* **Problem details**
An image-free, word-for-word version of the records below is to be returned.

******************************

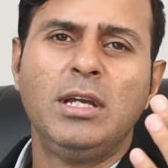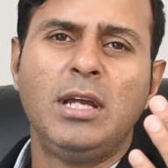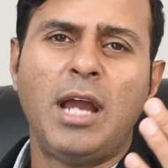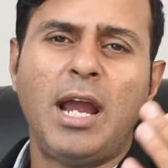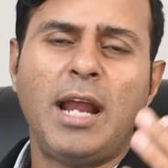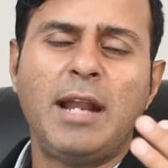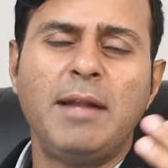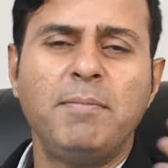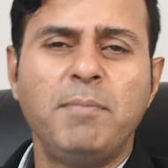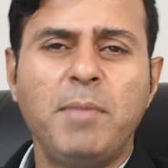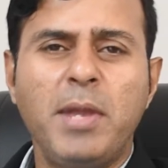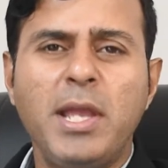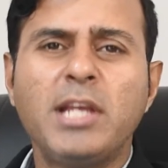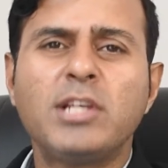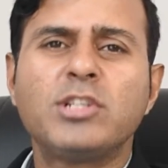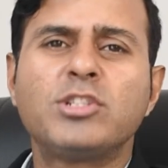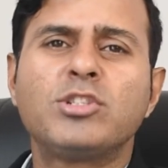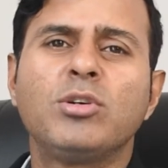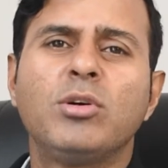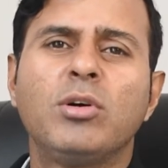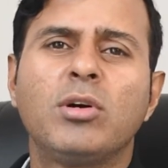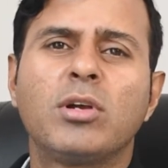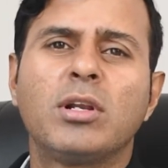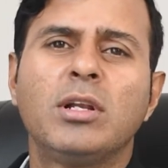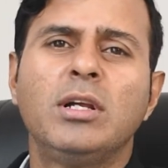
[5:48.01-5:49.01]
and make
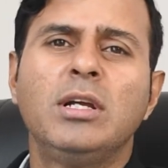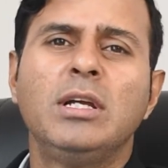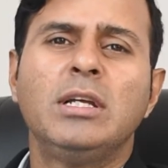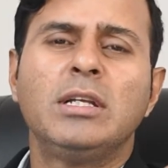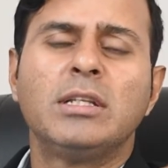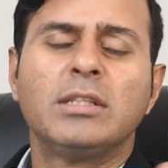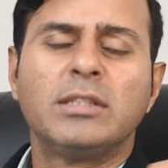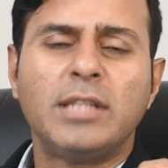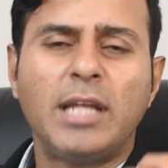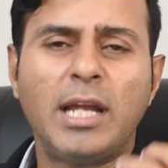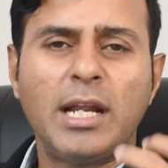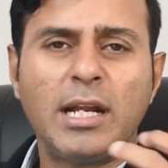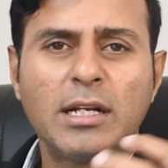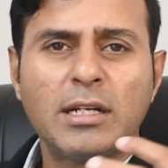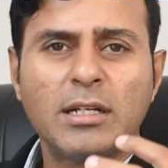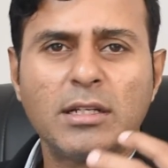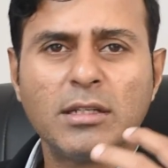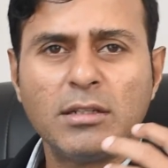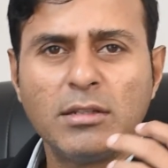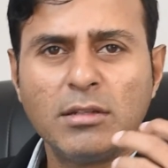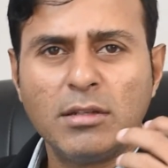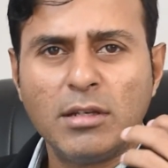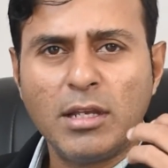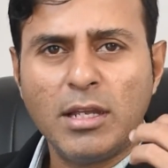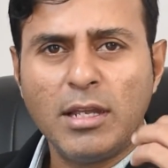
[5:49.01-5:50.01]
sure that
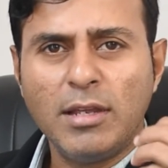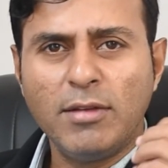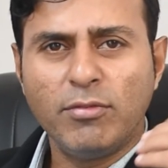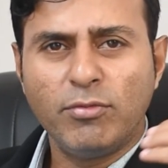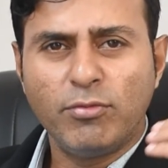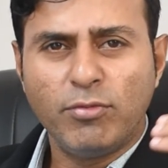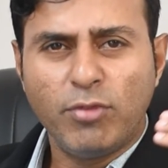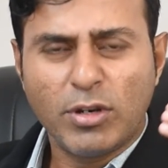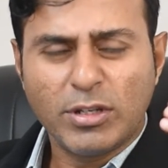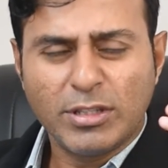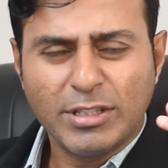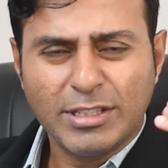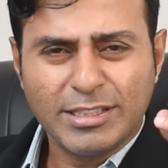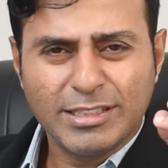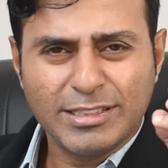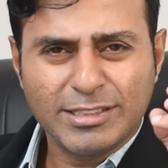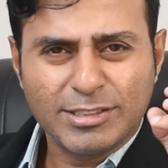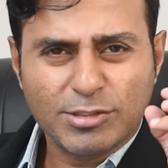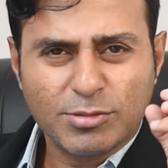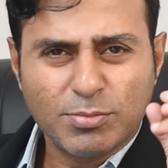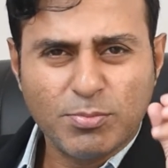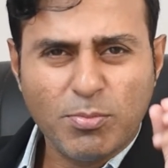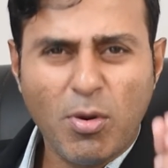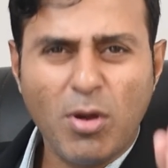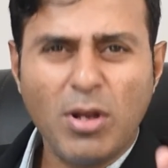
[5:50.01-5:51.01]
for the
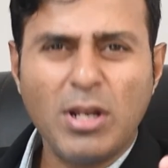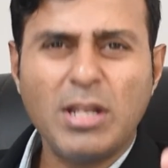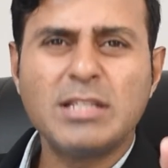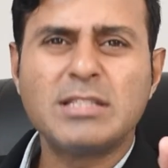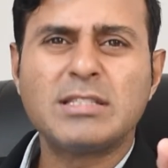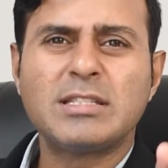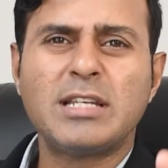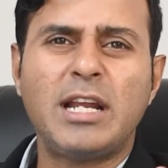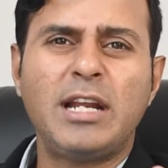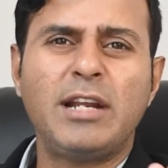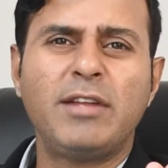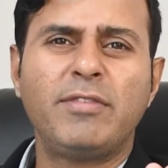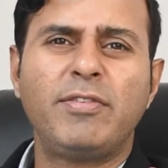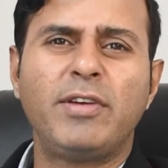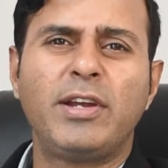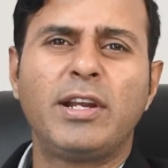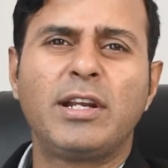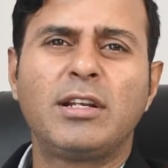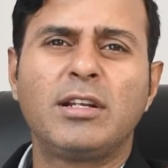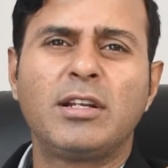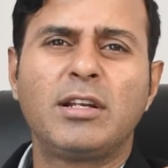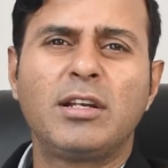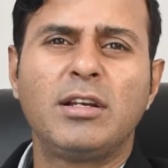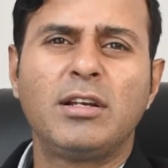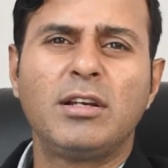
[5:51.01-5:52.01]
smallest side
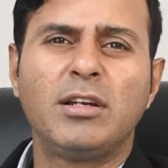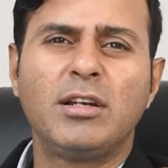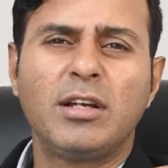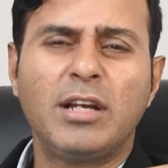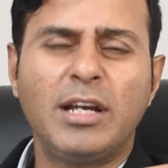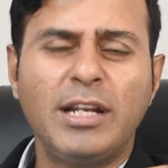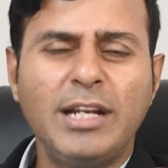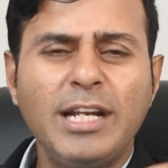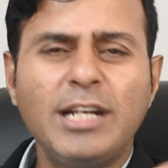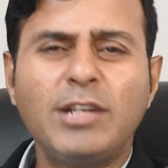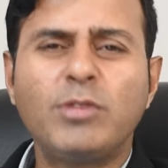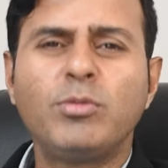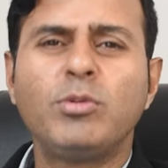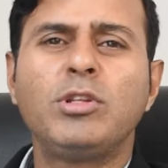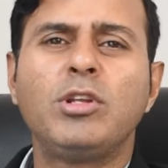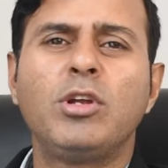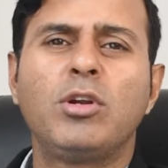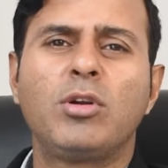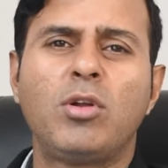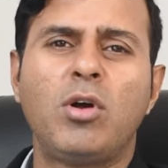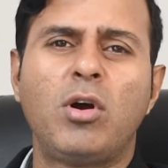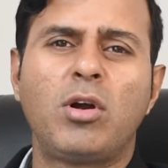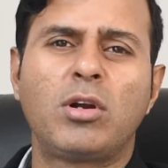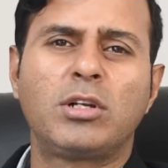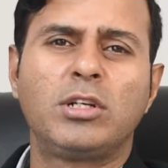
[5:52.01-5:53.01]
effect, connect with
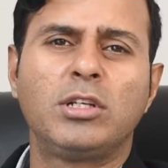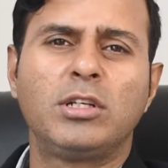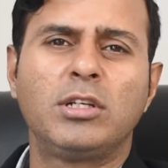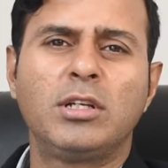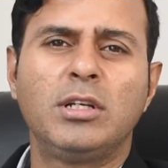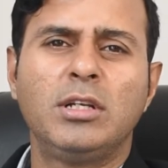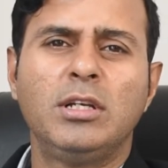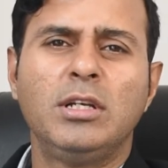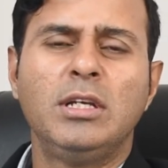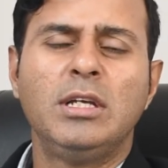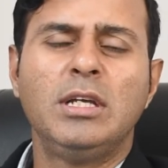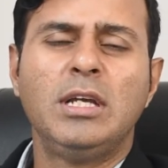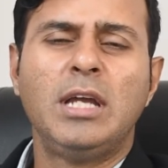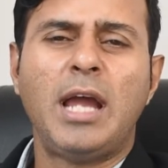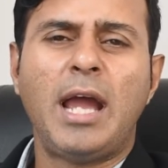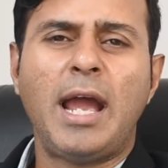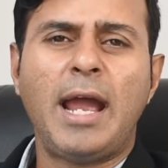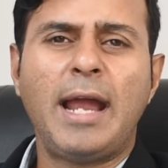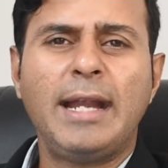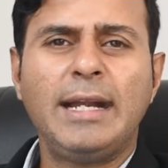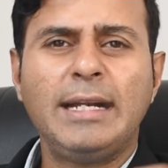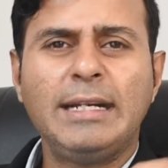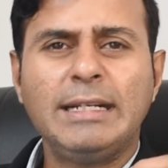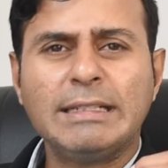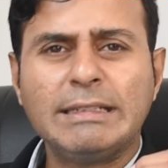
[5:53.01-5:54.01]
your doctor
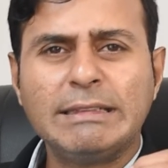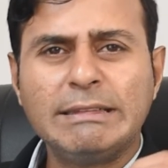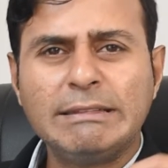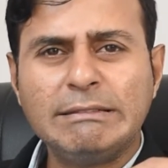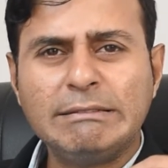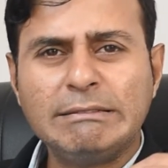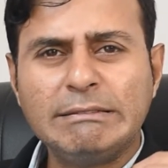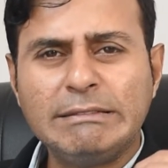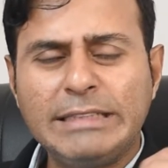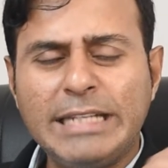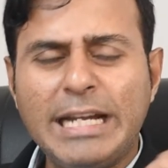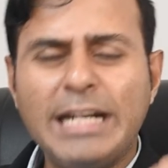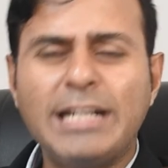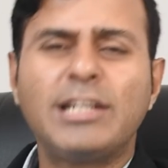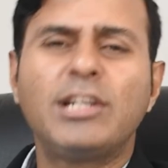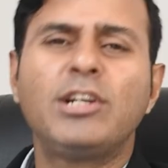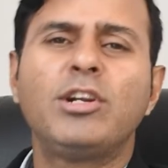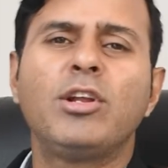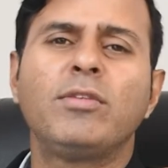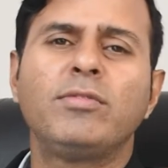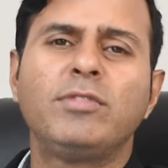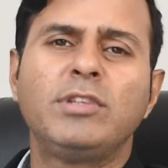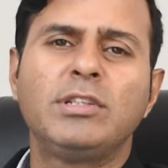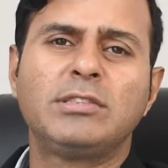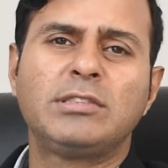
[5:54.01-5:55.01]
and get rid
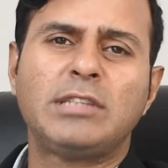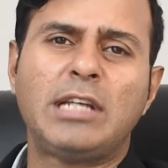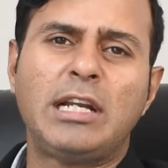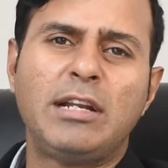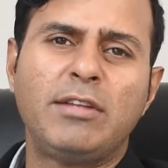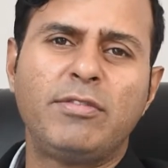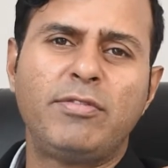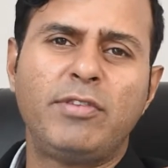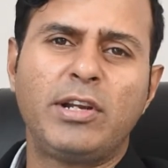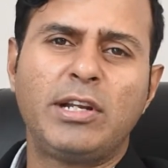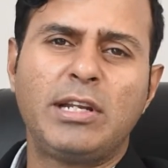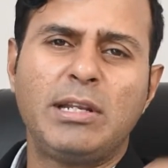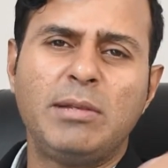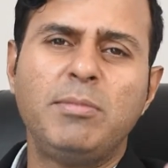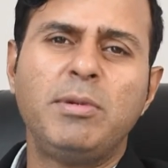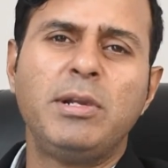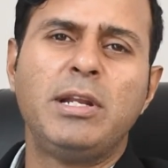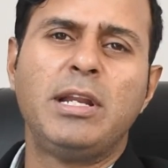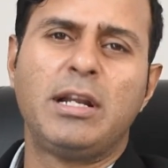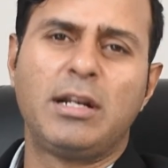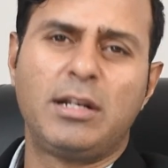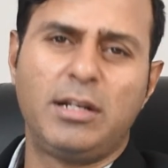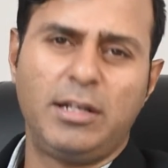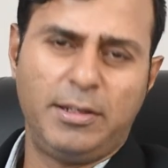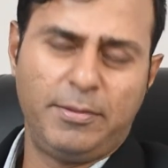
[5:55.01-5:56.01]
of this side effect
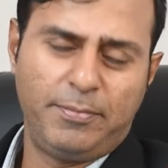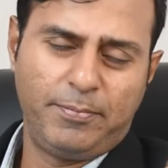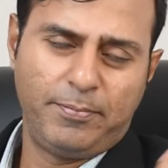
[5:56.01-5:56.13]
immediately.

******************************

* **Exercise response**
[5:48.01-5:49.01]
and make
[5:49.01-5:50.01]
sure that
[5:50.01-5:51.01]
for the
[5:51.01-5:52.01]
smallest side
[5:52.01-5:53.01]
effect, connect with
[5:53.01-5:54.01]
your doctor
[5:54.01-5:55.01]
and get rid
[5:55.01-5:56.01]
of this side effect
[5:56.01-5:56.13]
immediately.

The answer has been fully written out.